S+B: By this you don’t just mean an organization using a lot of digital technology and IT?
BRYNJOLFSSON: Right. Of the seven management practices, only the first involved the use of digital processes instead of analog — for instance, tracking financial results through company-wide computer systems, rather than using paper systems. Open information access, in which even frontline employees have access to information from outside their departments, was another one. A third was empowering employees and decentralizing authority. For example, Cisco uses an IT system to delegate decision rights when someone goes on vacation or is out of the office. The other practices were using performance-based incentives, investing in corporate culture (as with Cisco’s badges), putting more effort into recruiting great people, and investing in human capital with, for instance, excellent training programs.
We found that companies that combined the seven management practices of the digital organization with IT were much more productive — they achieved better results with less investment — than firms that had either the digital organization without IT or IT without the digital organization.
S+B: How do the metrics for organizational practices fit together?
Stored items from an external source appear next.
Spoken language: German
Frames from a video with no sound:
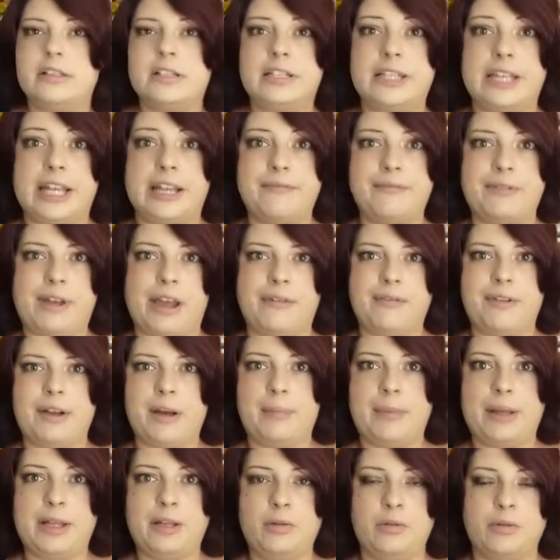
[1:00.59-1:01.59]
legen wir
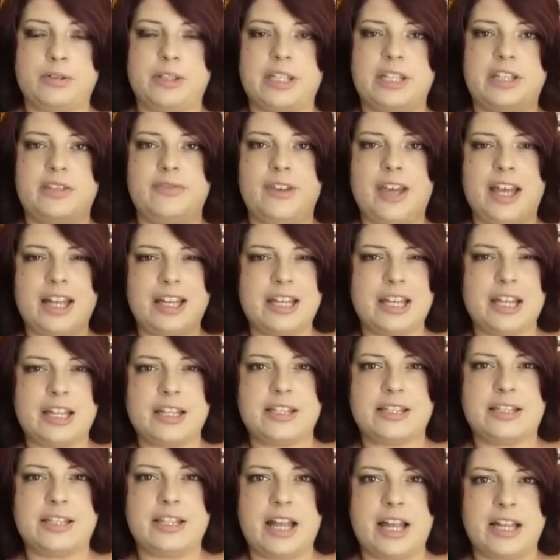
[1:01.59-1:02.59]
einfach mal los. Ich werde
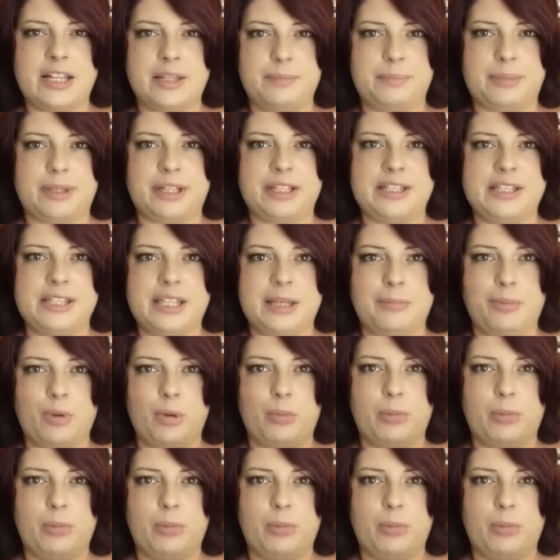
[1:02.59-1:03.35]
jetzt nach dem Prinzip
For example, does lean production have a different impact on productivity than, say, team-building or diversity-related practices?
BRYNJOLFSSON: In measuring organizational practices, we asked people at the firms we chose a few dozen specific questions — for example, about their companies’ use of incentive pay, the responsibilities for choosing work methods, and the investments in training per employee. We found that all of these metrics are correlated with one another, and we can create a single aggregate variable, which we call organizational capital. Every firm has a rating. To simplify our econometric analysis, we normalized all the ratings so that the average firm had a score of 0 and two-thirds of the firms had a score between –1 and +1: in other words, one standard deviation from the mean.
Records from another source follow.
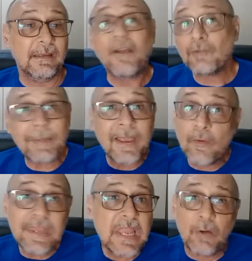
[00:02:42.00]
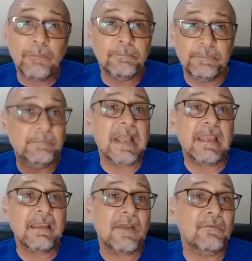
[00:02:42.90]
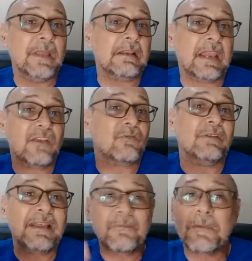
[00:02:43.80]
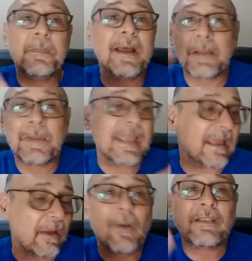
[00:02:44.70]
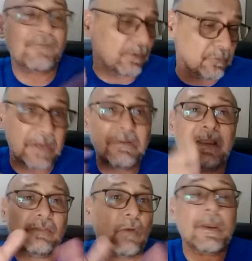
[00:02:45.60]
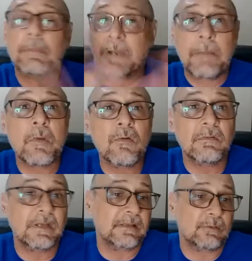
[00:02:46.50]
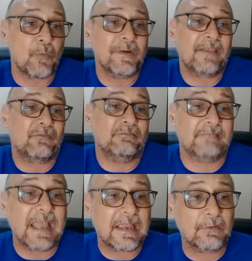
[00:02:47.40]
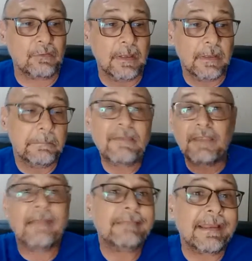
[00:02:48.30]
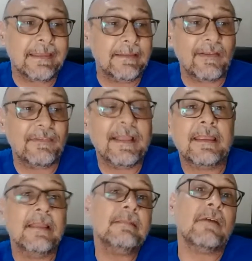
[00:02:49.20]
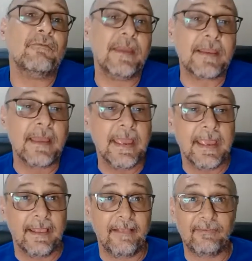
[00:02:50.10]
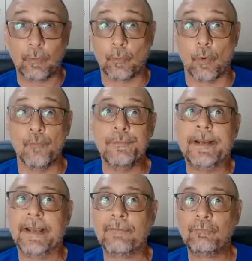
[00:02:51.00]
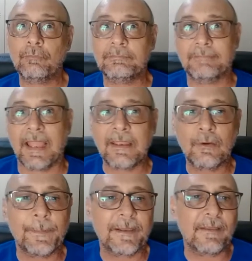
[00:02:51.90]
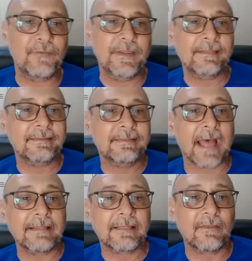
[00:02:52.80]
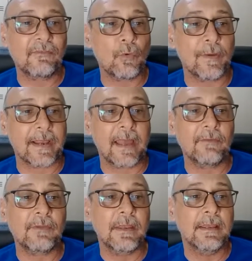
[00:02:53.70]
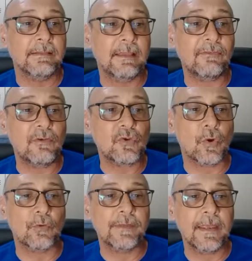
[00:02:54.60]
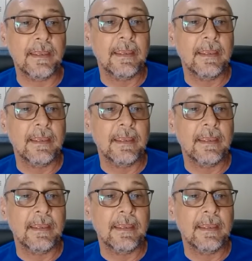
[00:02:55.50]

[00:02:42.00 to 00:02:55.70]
Acho que é uma reunião. Ali, reunião, três, quatro, é, vai marcar amanhã, é quarta-feira, domingo, é, tá, hora, tá bom, é congresso técnico, mas é, tá aqui, né? vai ser na quinta-feira esse congresso técnico para definir datas e horários desses jogos, né?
We haven’t yet made the survey results public. We have considered creating a website where people can answer the questions, see how their company compares to others, and add their answers to our database. But to be accurate about any company, it would have to include a number of perspectives: at least one person each from the human resources and IT departments, and enough people overall to compensate for the distortion of each person’s limited perspective.
One framework I’ve found very useful for thinking about this is the concept of complementarities. It’s the idea that two practices are more valuable together than separately: doing more of one increases the returns from doing more of the other. [Stanford University economists] Paul Milgrom and John Roberts have pushed the work on this forward. This principle traditionally has been applied to two technologies improving the impact of each other. But it can also be effectively applied to work practices. That’s what our research on the digital organization is all about: understanding which management practices best complement today’s technology, as well as the technologies that are just emerging.